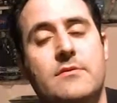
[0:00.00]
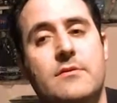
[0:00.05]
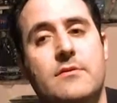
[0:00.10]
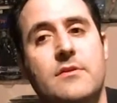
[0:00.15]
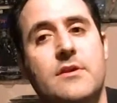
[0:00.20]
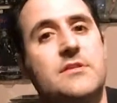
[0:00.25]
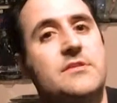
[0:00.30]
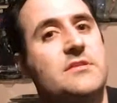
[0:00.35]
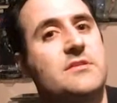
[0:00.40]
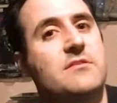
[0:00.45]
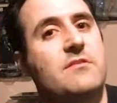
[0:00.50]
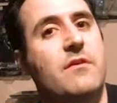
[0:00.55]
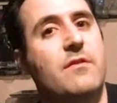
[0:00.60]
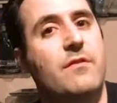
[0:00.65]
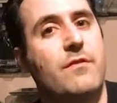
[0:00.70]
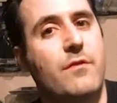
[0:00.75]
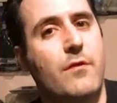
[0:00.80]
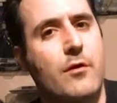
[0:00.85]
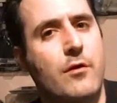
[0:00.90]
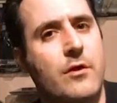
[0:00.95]
this is the
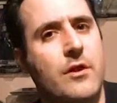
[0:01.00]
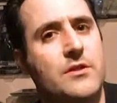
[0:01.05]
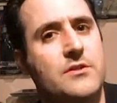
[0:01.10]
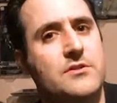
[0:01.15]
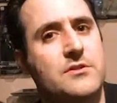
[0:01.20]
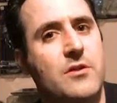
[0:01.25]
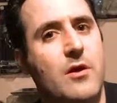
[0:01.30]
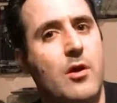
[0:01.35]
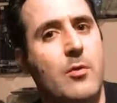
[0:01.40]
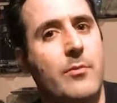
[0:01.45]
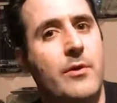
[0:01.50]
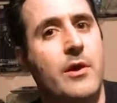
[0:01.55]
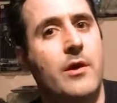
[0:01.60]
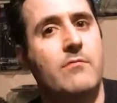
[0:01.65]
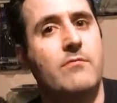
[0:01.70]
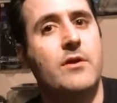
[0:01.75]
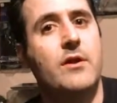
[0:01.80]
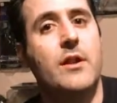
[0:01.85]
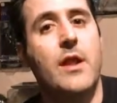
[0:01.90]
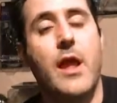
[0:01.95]
third installment
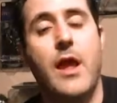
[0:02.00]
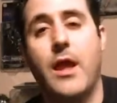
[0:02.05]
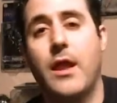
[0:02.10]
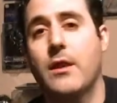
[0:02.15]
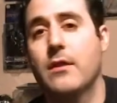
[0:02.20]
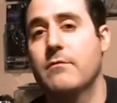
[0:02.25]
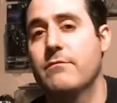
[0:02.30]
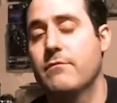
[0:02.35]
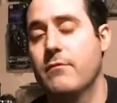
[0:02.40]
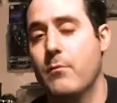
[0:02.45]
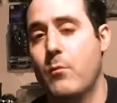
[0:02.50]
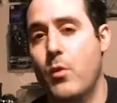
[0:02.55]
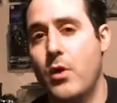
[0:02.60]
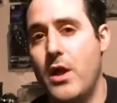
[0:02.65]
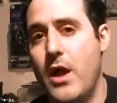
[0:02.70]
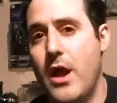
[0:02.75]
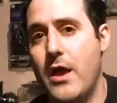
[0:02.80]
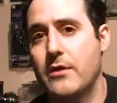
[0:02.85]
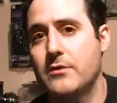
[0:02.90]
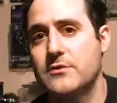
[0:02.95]
of it, and from what
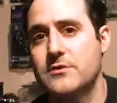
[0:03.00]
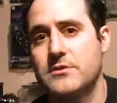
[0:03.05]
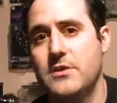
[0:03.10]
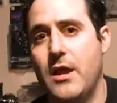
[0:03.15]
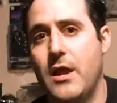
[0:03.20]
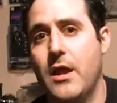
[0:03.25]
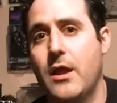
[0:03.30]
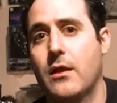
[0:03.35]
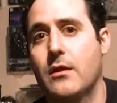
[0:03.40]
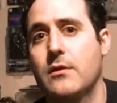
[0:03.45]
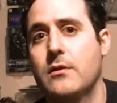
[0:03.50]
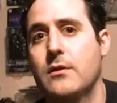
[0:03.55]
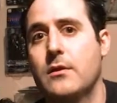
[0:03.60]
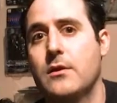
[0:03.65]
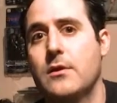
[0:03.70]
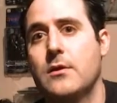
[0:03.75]
I understand,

+---+

Problem to solve
Repeat the listing above exactly, omitting the pictures it contains.

Answer for the task
[0:00.00]
[0:00.05]
[0:00.10]
[0:00.15]
[0:00.20]
[0:00.25]
[0:00.30]
[0:00.35]
[0:00.40]
[0:00.45]
[0:00.50]
[0:00.55]
[0:00.60]
[0:00.65]
[0:00.70]
[0:00.75]
[0:00.80]
[0:00.85]
[0:00.90]
[0:00.95]
this is the
[0:01.00]
[0:01.05]
[0:01.10]
[0:01.15]
[0:01.20]
[0:01.25]
[0:01.30]
[0:01.35]
[0:01.40]
[0:01.45]
[0:01.50]
[0:01.55]
[0:01.60]
[0:01.65]
[0:01.70]
[0:01.75]
[0:01.80]
[0:01.85]
[0:01.90]
[0:01.95]
third installment
[0:02.00]
[0:02.05]
[0:02.10]
[0:02.15]
[0:02.20]
[0:02.25]
[0:02.30]
[0:02.35]
[0:02.40]
[0:02.45]
[0:02.50]
[0:02.55]
[0:02.60]
[0:02.65]
[0:02.70]
[0:02.75]
[0:02.80]
[0:02.85]
[0:02.90]
[0:02.95]
of it, and from what
[0:03.00]
[0:03.05]
[0:03.10]
[0:03.15]
[0:03.20]
[0:03.25]
[0:03.30]
[0:03.35]
[0:03.40]
[0:03.45]
[0:03.50]
[0:03.55]
[0:03.60]
[0:03.65]
[0:03.70]
[0:03.75]
I understand,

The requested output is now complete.